→ What to produce:
Repeat all the data exactly, and where a record holds a picture, leave that picture out.

Extracted data entries:
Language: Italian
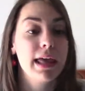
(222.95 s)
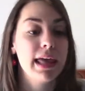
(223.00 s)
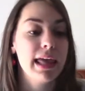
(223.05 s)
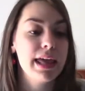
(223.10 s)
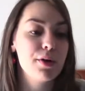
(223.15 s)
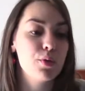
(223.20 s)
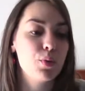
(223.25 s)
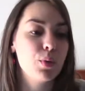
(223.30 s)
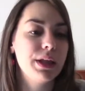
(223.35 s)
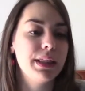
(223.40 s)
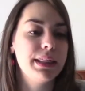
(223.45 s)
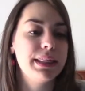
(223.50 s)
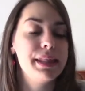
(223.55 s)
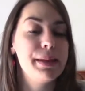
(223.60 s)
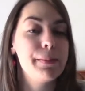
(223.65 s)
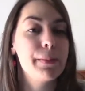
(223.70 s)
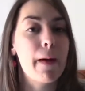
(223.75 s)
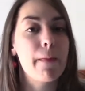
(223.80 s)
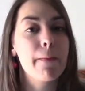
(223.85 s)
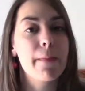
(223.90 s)
e quindi
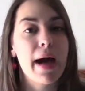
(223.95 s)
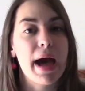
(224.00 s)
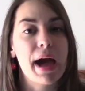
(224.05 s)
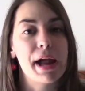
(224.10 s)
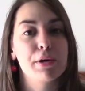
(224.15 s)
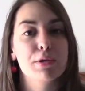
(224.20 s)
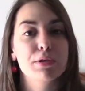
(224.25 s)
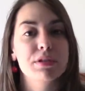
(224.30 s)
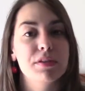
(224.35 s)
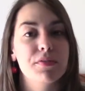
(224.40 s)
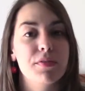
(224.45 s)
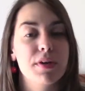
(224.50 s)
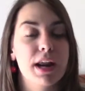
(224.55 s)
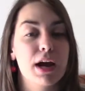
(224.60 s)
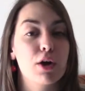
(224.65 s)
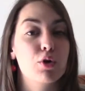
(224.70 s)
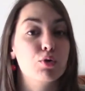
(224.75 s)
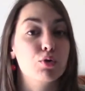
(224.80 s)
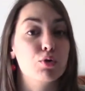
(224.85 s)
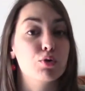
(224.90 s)
man mano si verrà
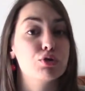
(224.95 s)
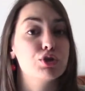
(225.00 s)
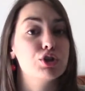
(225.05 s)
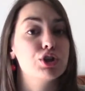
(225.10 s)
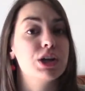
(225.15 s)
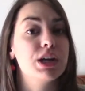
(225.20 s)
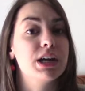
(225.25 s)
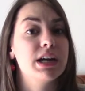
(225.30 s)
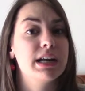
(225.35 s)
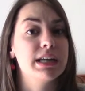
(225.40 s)
a conoscere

→ Response to the exercise:
Language: Italian
(222.95 s)
(223.00 s)
(223.05 s)
(223.10 s)
(223.15 s)
(223.20 s)
(223.25 s)
(223.30 s)
(223.35 s)
(223.40 s)
(223.45 s)
(223.50 s)
(223.55 s)
(223.60 s)
(223.65 s)
(223.70 s)
(223.75 s)
(223.80 s)
(223.85 s)
(223.90 s)
e quindi
(223.95 s)
(224.00 s)
(224.05 s)
(224.10 s)
(224.15 s)
(224.20 s)
(224.25 s)
(224.30 s)
(224.35 s)
(224.40 s)
(224.45 s)
(224.50 s)
(224.55 s)
(224.60 s)
(224.65 s)
(224.70 s)
(224.75 s)
(224.80 s)
(224.85 s)
(224.90 s)
man mano si verrà
(224.95 s)
(225.00 s)
(225.05 s)
(225.10 s)
(225.15 s)
(225.20 s)
(225.25 s)
(225.30 s)
(225.35 s)
(225.40 s)
a conoscere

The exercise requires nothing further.